Readers bashing ‘popular’ huge box-style homes in Los Angeles
To the editor: I can only assume that the people promoting these huge, boxy homes dotted around Los Angeles grew up in a tiny trailer. I grew up in a huge house, and now it’s the last thing I want to own.
It is unfortunate that all the middlemen who “sell buzz” convince people that the primary purpose of any house is not to be a home, but rather a “tangible asset” and its value must be maximized at all costs.
Not long ago, smart people enjoyed the Mediterranean climate by living in cool, modern homes that blurred the lines between inside and outside.
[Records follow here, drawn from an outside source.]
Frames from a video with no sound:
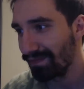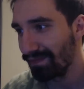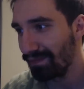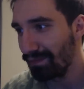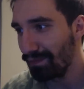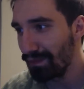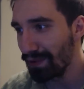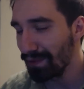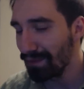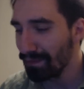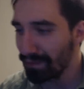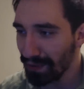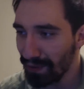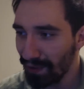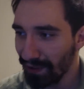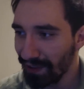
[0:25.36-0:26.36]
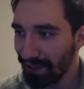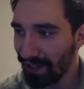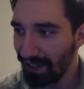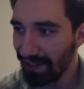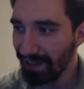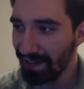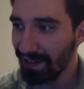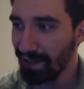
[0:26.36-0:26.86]
By, było
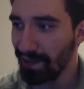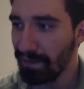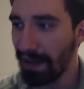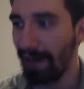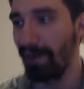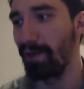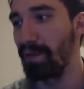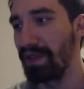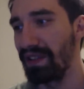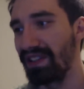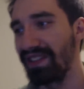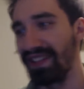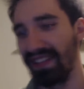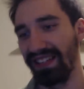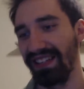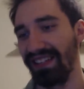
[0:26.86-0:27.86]
to, co miało być, tak?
Now people enjoy the weather by sitting in huge McMansions that cover a lot of ground and staring out the window.
Some defend these horrific boxes as “elaborate,” but all they indicate is a complete lack of concern for others, especially their neighbors and their children’s futures. Anytime you build anything that seems out of place, you’ve made a huge architectural mistake.
J. Marvin Campbell, Culver City
To the editor: Los Angeles loves these modern boxy homes, and nature loves it too.
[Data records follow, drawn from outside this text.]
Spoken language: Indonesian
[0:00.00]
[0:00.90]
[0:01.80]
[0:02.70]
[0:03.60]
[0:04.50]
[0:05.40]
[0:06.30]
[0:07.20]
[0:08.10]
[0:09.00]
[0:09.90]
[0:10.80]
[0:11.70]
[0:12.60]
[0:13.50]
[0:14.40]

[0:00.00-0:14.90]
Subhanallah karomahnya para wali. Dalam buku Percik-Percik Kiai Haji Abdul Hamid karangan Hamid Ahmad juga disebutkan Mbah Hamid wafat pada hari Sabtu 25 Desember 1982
The cliché of these homes is the wall of all-sliding glass doors. This showcases the spacious living room and huge open plan kitchens with miles of marble and granite.
It looks great, but the first time you open that wall to your dinner guests, you’ll have to make room for extra seating.
Every creature that flies, crawls, wiggles, slithers or walks will invite itself inside and join your dinner guests. Nothing says elegance like swatting flies over your dinner plate.
You will then immediately close those massive glass doors and accept the reality of nature while you quickly call your real estate agent.
Rodney Kemmerer, Beverly Hills
To the editor: I hope you don’t tell Angelenos which home styles are so popular in Los Angeles. Locals I know think modern boxy houses are ugly and soulless. So they’re not very popular, but they’re not very popular in Los Angeles.
Developers build box-like structures because they don’t want to spend time (and money) designing homes with more creativity and elegance. So Angelenos have no choice, because the market is driven by the marketer.
Older homes are becoming more popular because they have elegance and charm. Having more space is good, but not at the expense of giving up pleasing aesthetics.
Jane Demian, Los Angeles
To the editor: Did you just imagine the yard signs displayed in front of these box homes as they were being built? The one that says “architectural design from Tetris”?